__Assignment__
When you reach the line with "[0:01.50-0:01.67]", transcribe it and each line after it through the last one below, exactly. Pictures stay out.

__Dataset extract__
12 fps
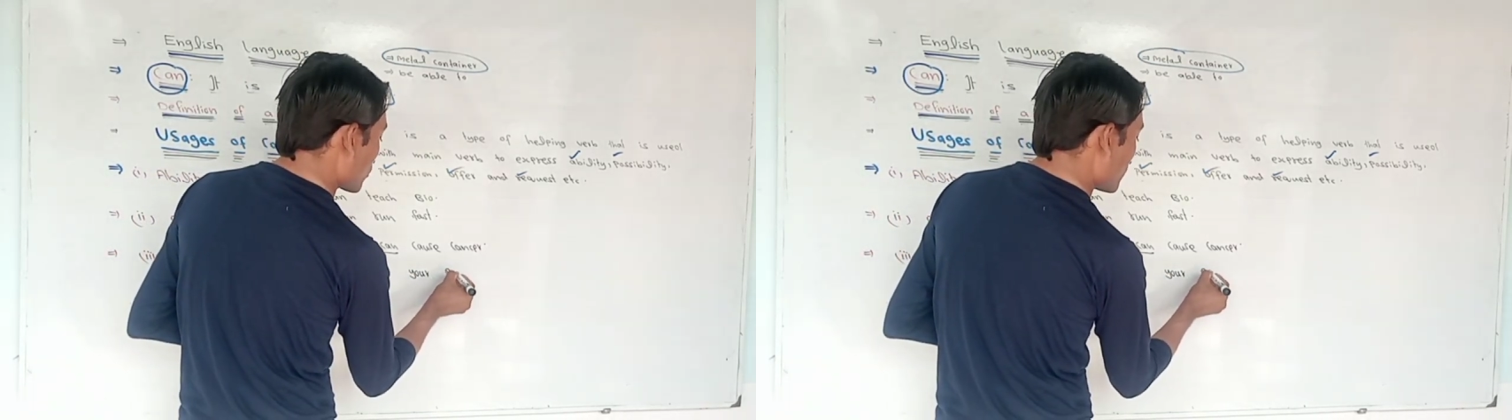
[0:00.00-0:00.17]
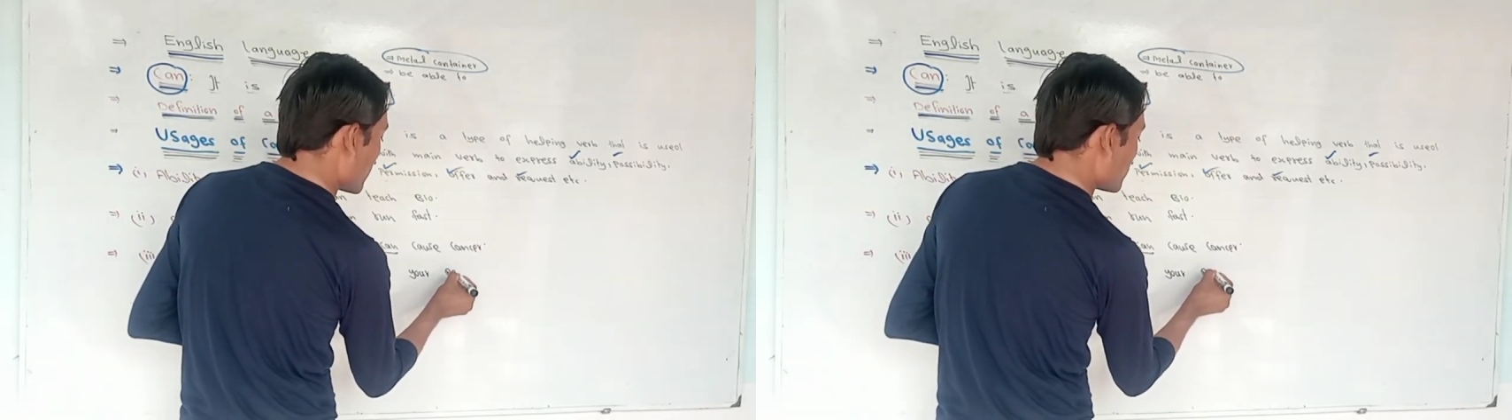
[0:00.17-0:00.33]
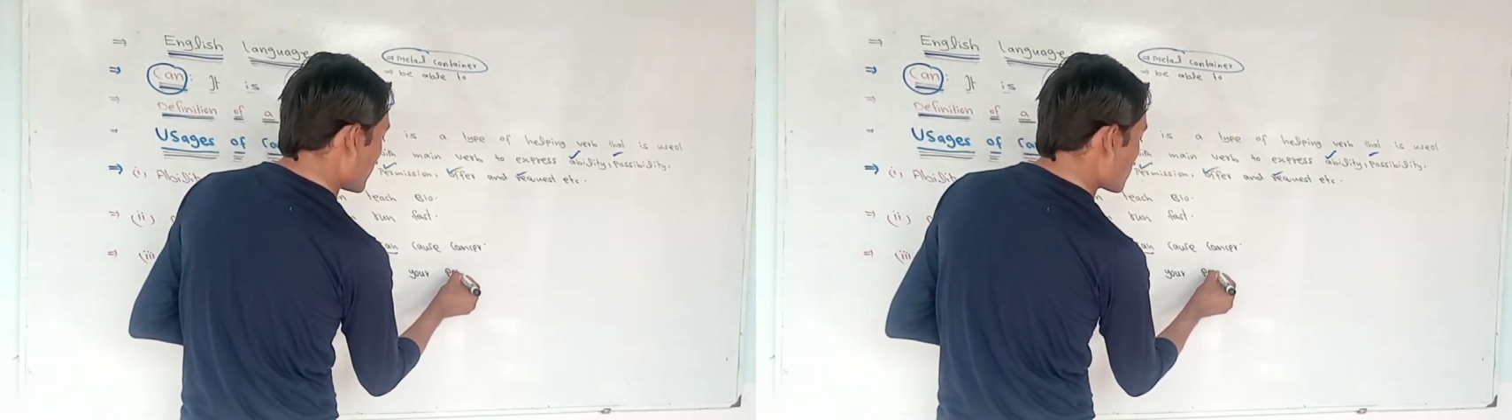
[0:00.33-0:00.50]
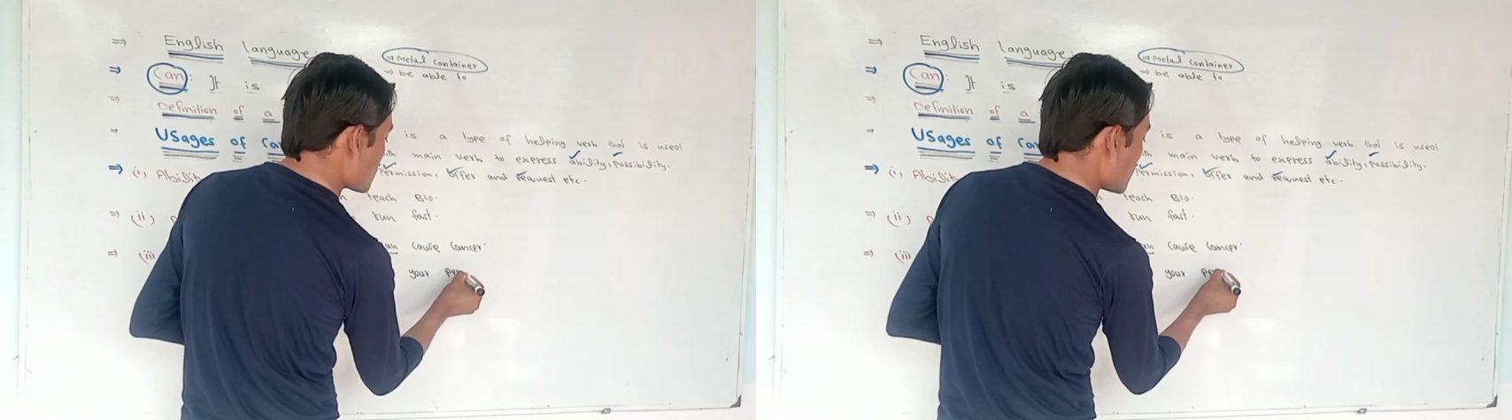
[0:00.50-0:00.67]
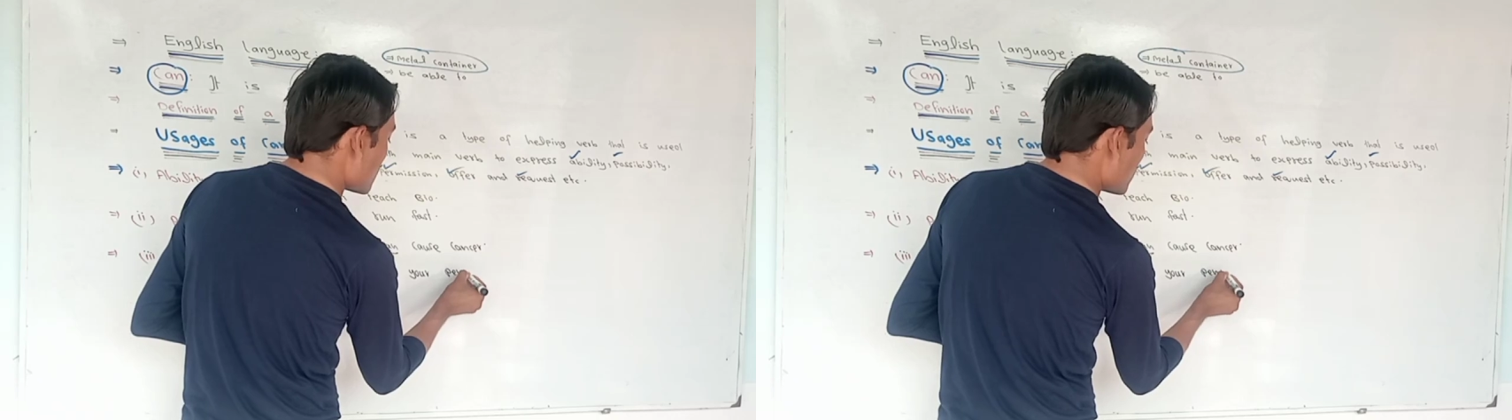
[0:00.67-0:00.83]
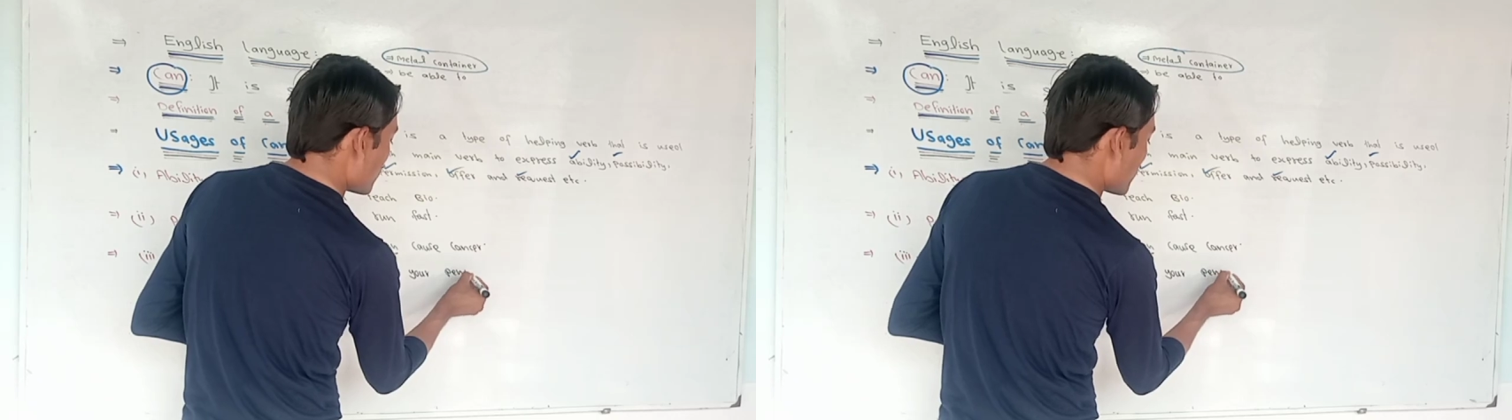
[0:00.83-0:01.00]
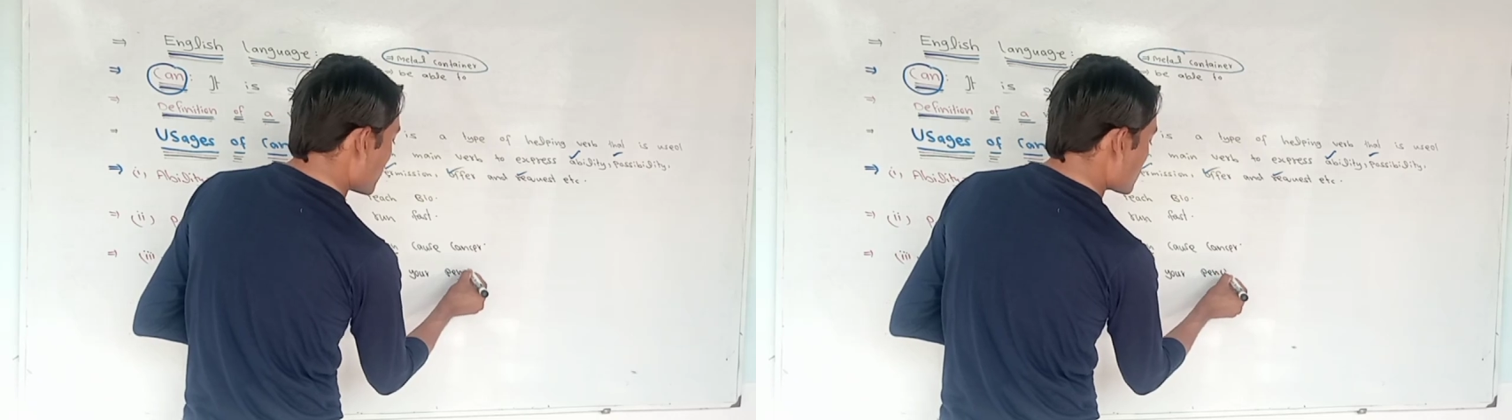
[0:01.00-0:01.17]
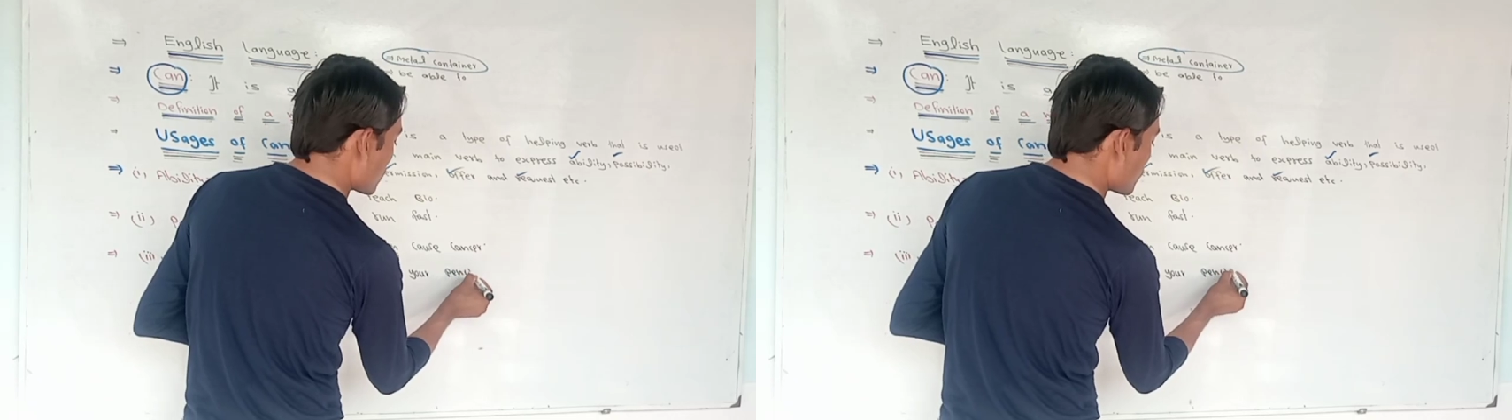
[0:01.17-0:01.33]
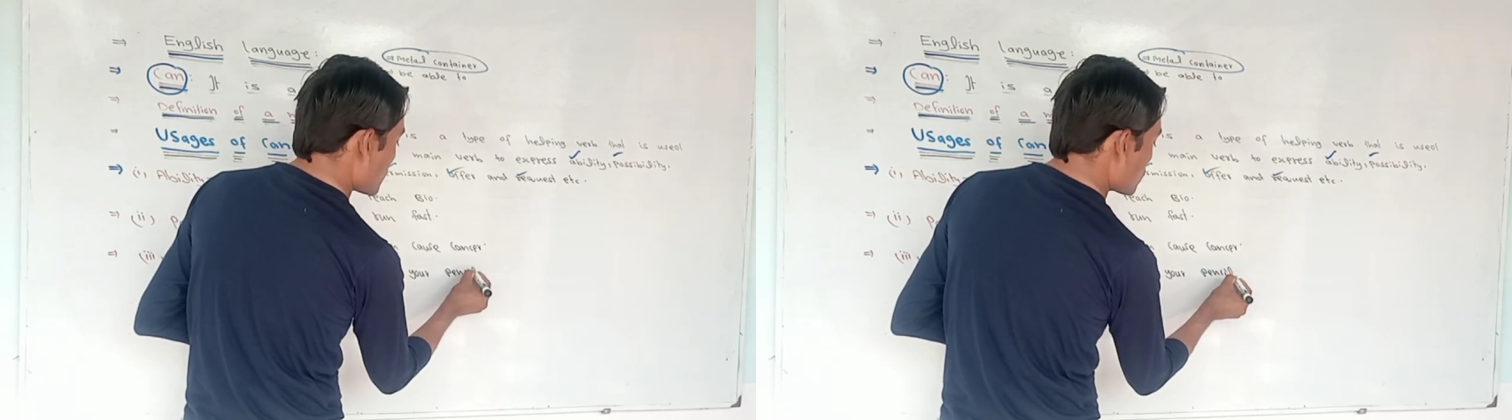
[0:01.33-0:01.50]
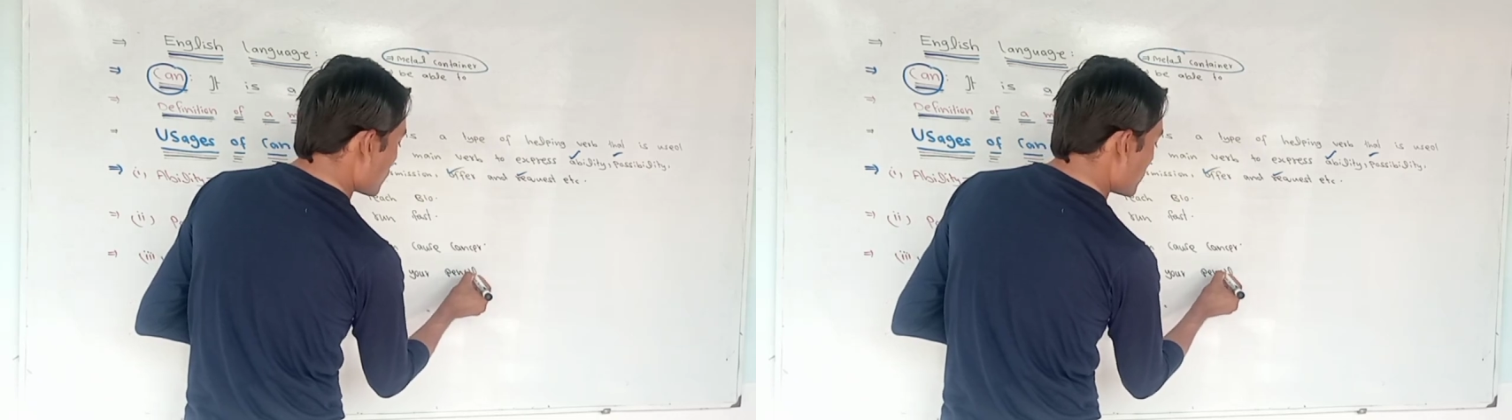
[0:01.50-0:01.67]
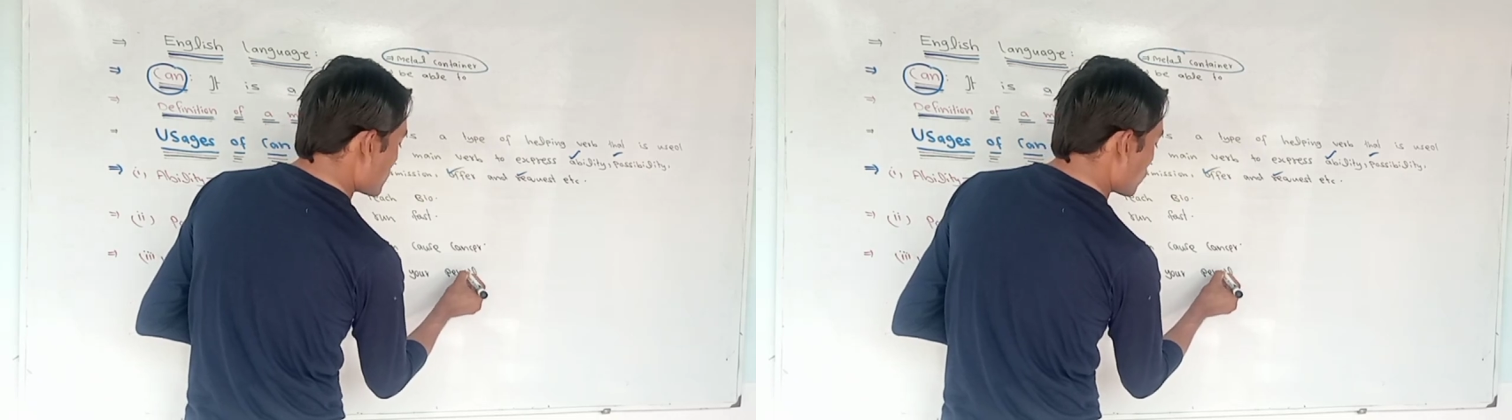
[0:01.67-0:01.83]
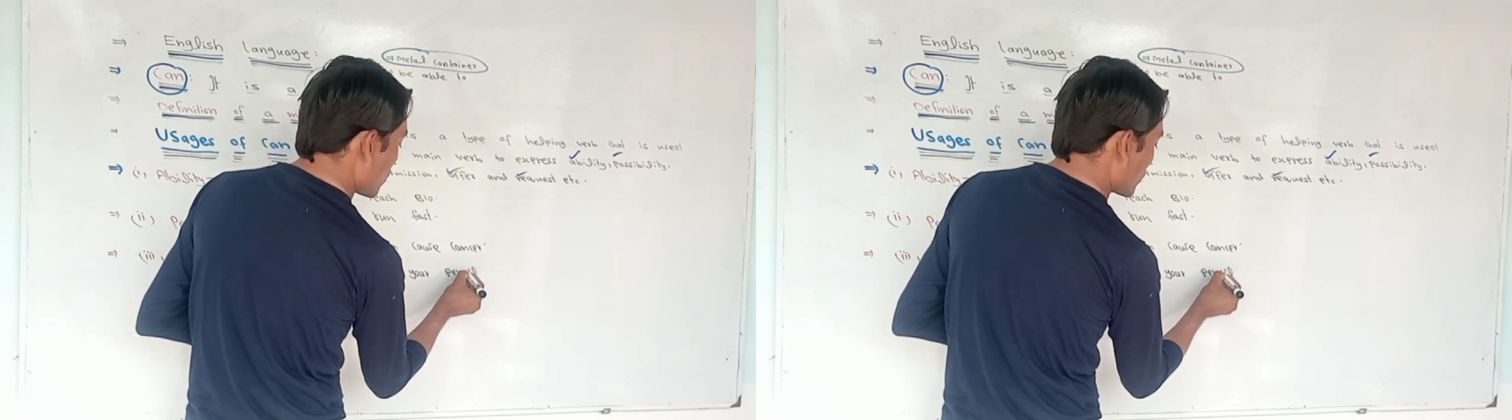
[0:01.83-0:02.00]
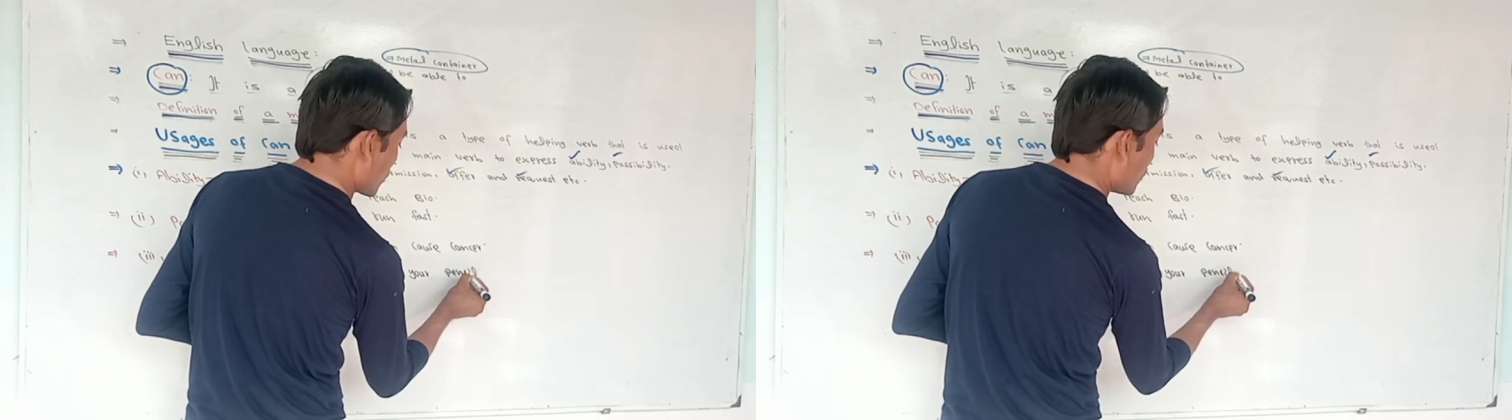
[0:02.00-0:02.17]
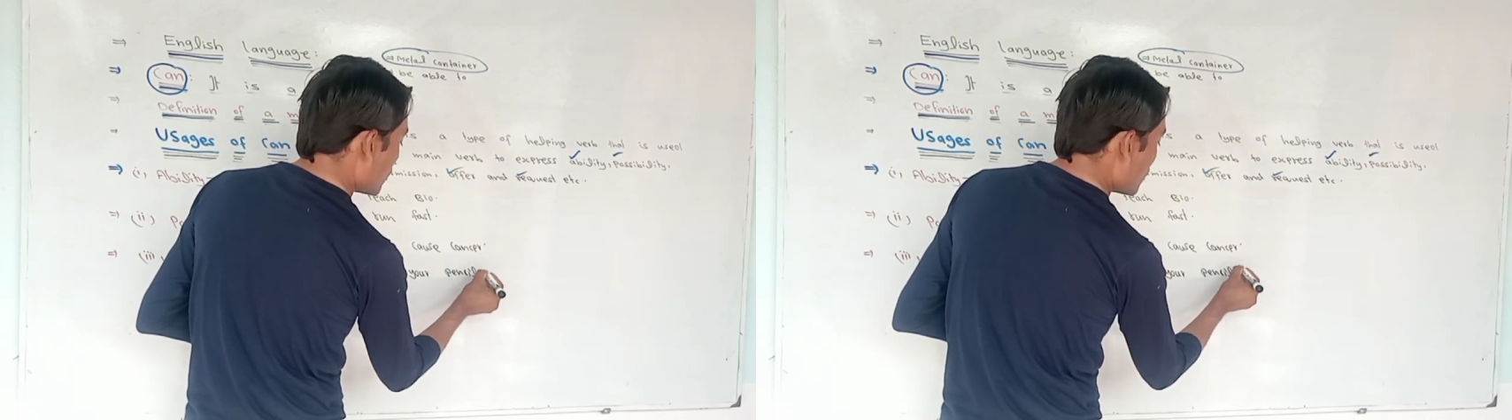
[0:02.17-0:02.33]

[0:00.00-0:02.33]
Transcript: or many things. Pencil. This one is what?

__Response to this exercise__
[0:01.50-0:01.67]
[0:01.67-0:01.83]
[0:01.83-0:02.00]
[0:02.00-0:02.17]
[0:02.17-0:02.33]

[0:00.00-0:02.33]
Transcript: or many things. Pencil. This one is what?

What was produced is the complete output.